**EXERCISE GOAL**
If a record holds a picture, drop the picture and copy everything else exactly.

——

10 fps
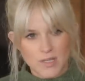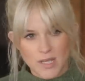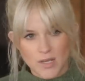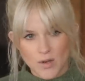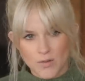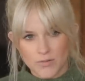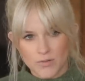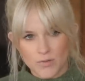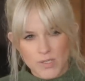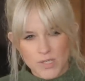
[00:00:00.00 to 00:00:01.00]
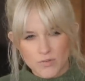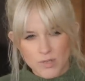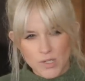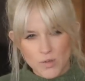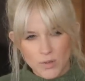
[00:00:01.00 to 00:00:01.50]
that they go through, which is
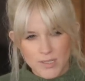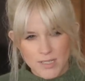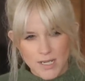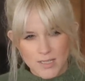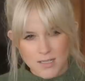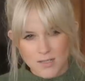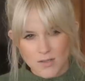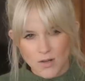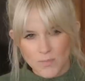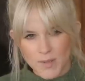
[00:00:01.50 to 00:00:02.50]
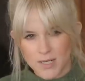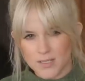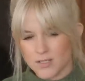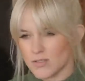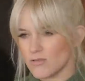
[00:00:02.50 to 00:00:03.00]
really cool to see as an adult because
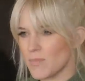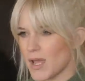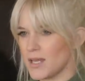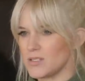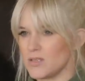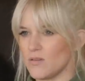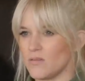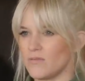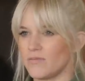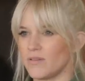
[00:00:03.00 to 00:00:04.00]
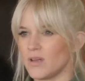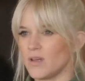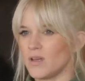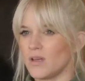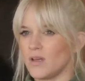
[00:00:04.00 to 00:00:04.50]
it just reminds you of.
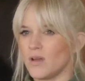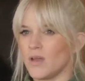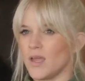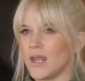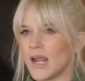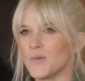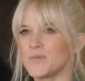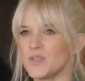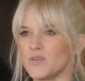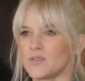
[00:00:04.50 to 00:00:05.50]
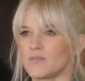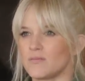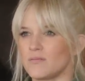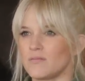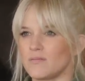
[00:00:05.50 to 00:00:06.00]
It helps you just
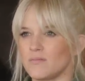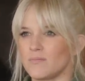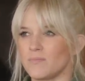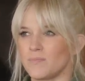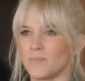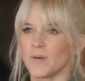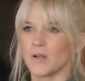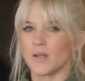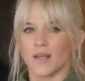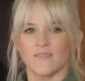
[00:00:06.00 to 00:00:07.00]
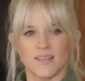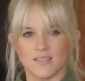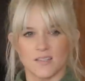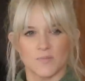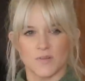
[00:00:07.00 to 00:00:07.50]
put a lot of
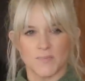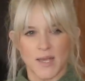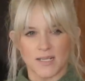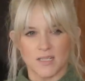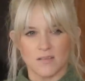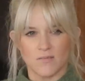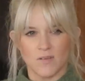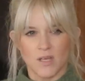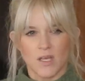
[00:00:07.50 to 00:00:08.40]
things into perspective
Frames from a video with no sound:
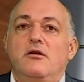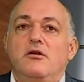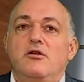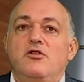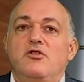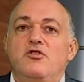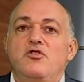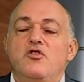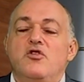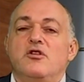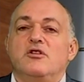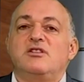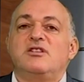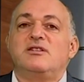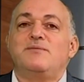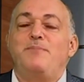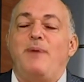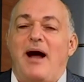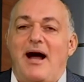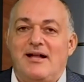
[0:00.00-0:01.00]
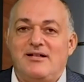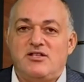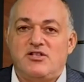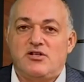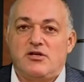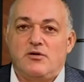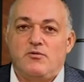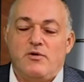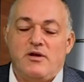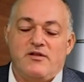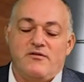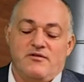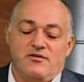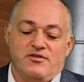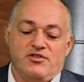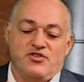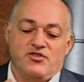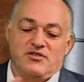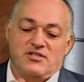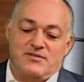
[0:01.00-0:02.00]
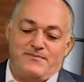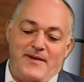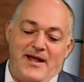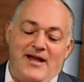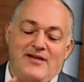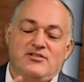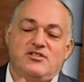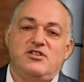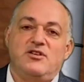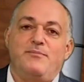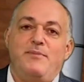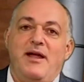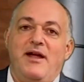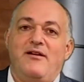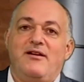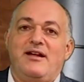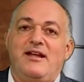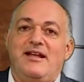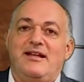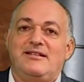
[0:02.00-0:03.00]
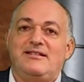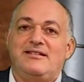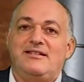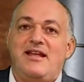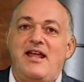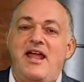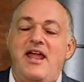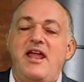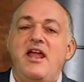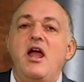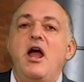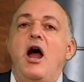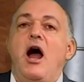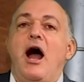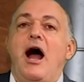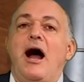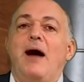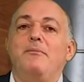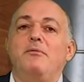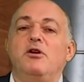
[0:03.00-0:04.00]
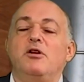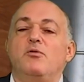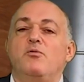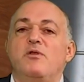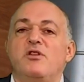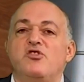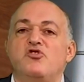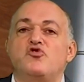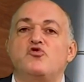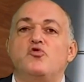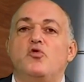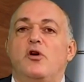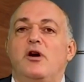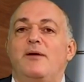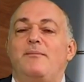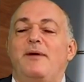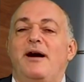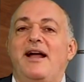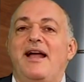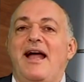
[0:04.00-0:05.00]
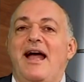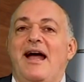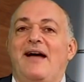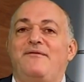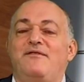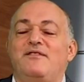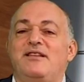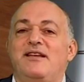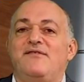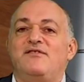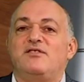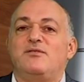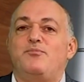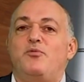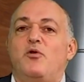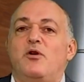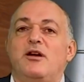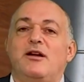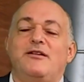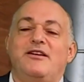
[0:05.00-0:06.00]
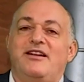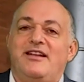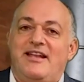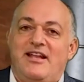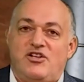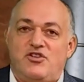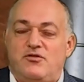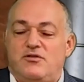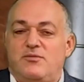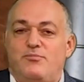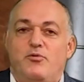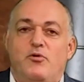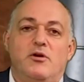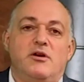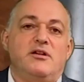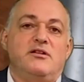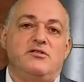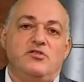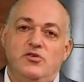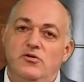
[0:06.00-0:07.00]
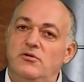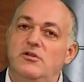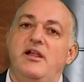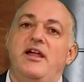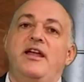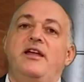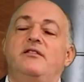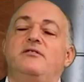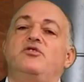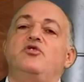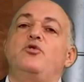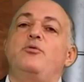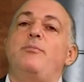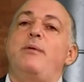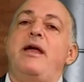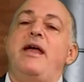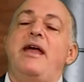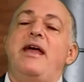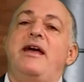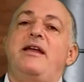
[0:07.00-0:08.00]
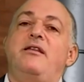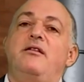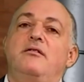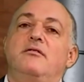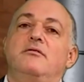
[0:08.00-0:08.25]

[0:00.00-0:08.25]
your sponsor, whether it was your spouse or your parent, can say, I'm going to withdraw my affidavit support. I'm going to get you deported. Too late, too bad.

——

**EXERCISE RESULT**
10 fps
[00:00:00.00 to 00:00:01.00]
[00:00:01.00 to 00:00:01.50]
that they go through, which is
[00:00:01.50 to 00:00:02.50]
[00:00:02.50 to 00:00:03.00]
really cool to see as an adult because
[00:00:03.00 to 00:00:04.00]
[00:00:04.00 to 00:00:04.50]
it just reminds you of.
[00:00:04.50 to 00:00:05.50]
[00:00:05.50 to 00:00:06.00]
It helps you just
[00:00:06.00 to 00:00:07.00]
[00:00:07.00 to 00:00:07.50]
put a lot of
[00:00:07.50 to 00:00:08.40]
things into perspective
Frames from a video with no sound:
[0:00.00-0:01.00]
[0:01.00-0:02.00]
[0:02.00-0:03.00]
[0:03.00-0:04.00]
[0:04.00-0:05.00]
[0:05.00-0:06.00]
[0:06.00-0:07.00]
[0:07.00-0:08.00]
[0:08.00-0:08.25]

[0:00.00-0:08.25]
your sponsor, whether it was your spouse or your parent, can say, I'm going to withdraw my affidavit support. I'm going to get you deported. Too late, too bad.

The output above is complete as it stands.